» **WORK TO BE COMPLETED**: Give the data again exactly, without its images.

[Stored data entries]
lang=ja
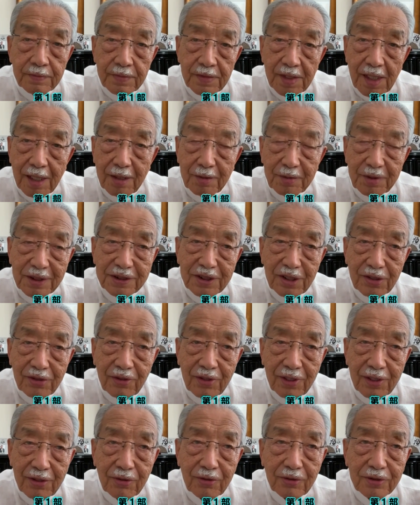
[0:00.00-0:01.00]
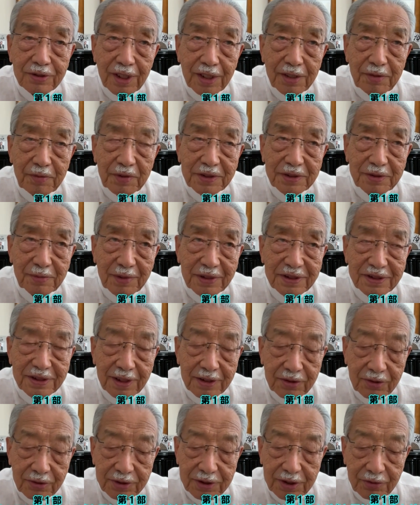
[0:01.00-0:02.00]
あ皆さんおはようございます。増
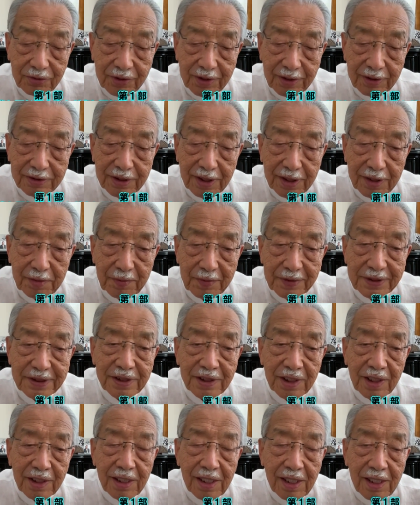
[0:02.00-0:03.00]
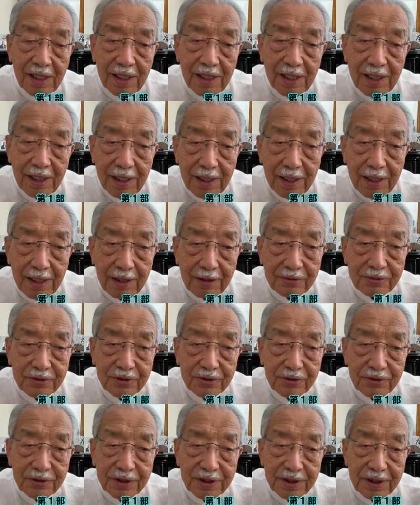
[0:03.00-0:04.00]
田敏夫でございます。
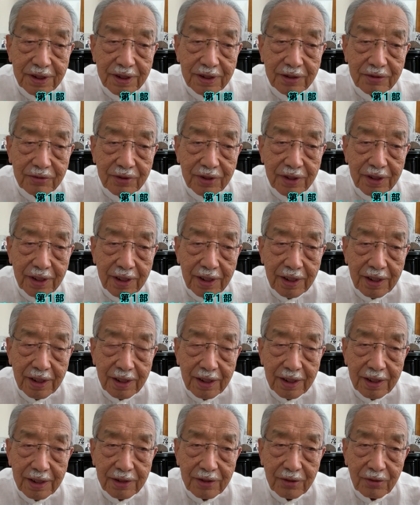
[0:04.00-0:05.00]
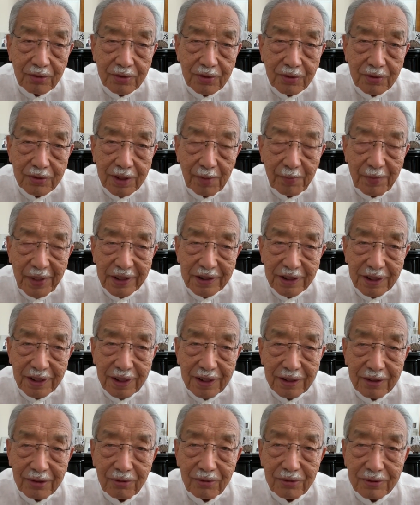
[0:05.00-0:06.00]
えー、美しい国、日本のために
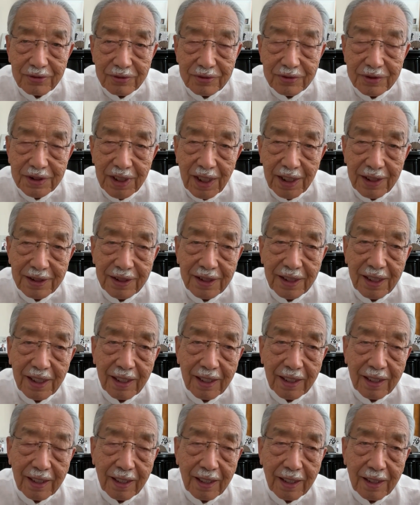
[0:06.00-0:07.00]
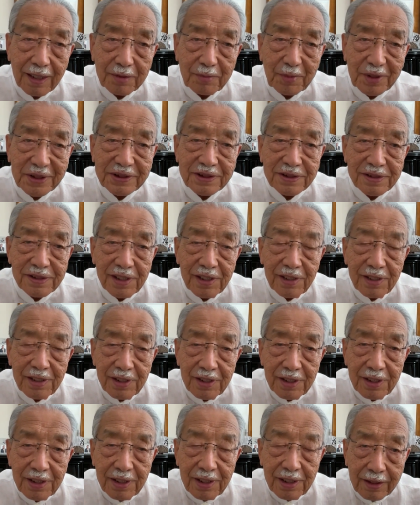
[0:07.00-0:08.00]
の時間で、えー、あります。
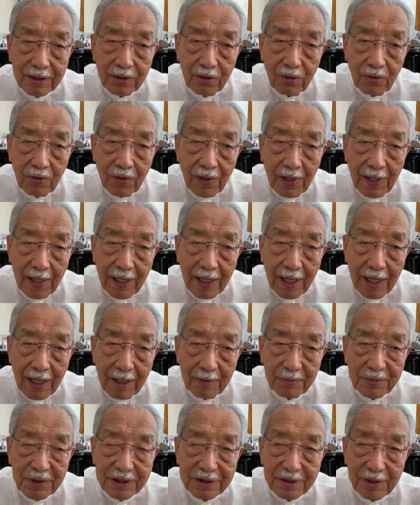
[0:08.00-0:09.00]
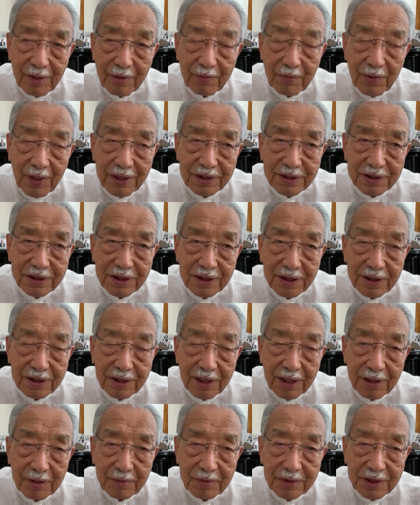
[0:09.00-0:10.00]
今日は皆さん毎日
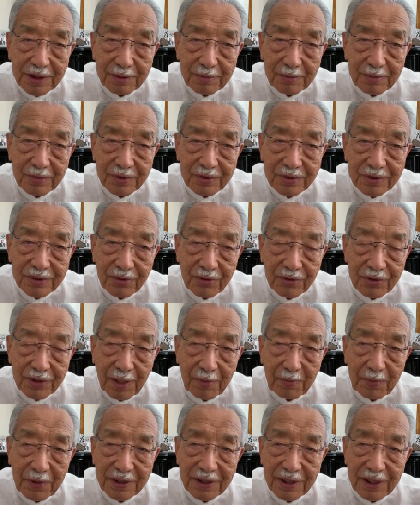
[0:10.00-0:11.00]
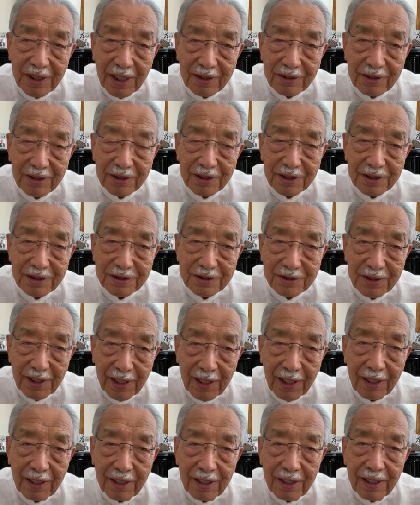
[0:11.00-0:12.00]
テレビ、新聞、その他メディアでです
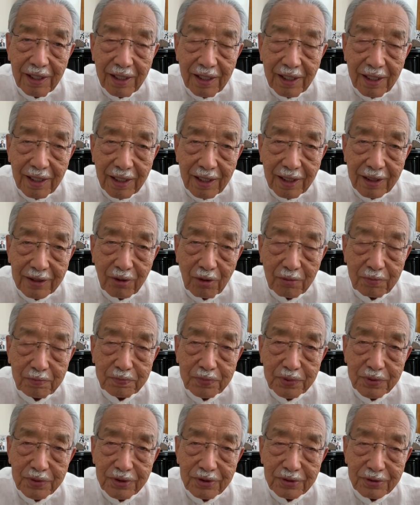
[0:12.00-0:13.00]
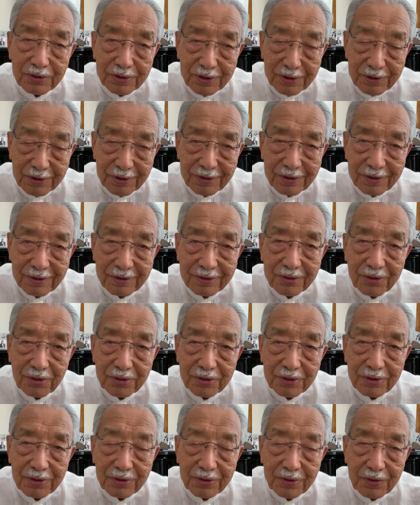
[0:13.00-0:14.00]
ね、えー、トップニュースと
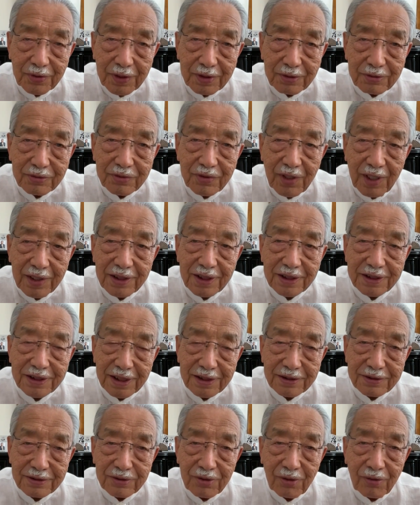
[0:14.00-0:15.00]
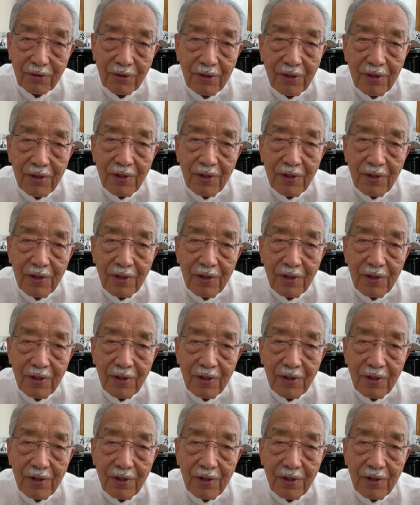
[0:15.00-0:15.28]
いうことでウクライナ戦争、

» **ANSWER FOR THIS EXERCISE**:
lang=ja
[0:00.00-0:01.00]
[0:01.00-0:02.00]
あ皆さんおはようございます。増
[0:02.00-0:03.00]
[0:03.00-0:04.00]
田敏夫でございます。
[0:04.00-0:05.00]
[0:05.00-0:06.00]
えー、美しい国、日本のために
[0:06.00-0:07.00]
[0:07.00-0:08.00]
の時間で、えー、あります。
[0:08.00-0:09.00]
[0:09.00-0:10.00]
今日は皆さん毎日
[0:10.00-0:11.00]
[0:11.00-0:12.00]
テレビ、新聞、その他メディアでです
[0:12.00-0:13.00]
[0:13.00-0:14.00]
ね、えー、トップニュースと
[0:14.00-0:15.00]
[0:15.00-0:15.28]
いうことでウクライナ戦争、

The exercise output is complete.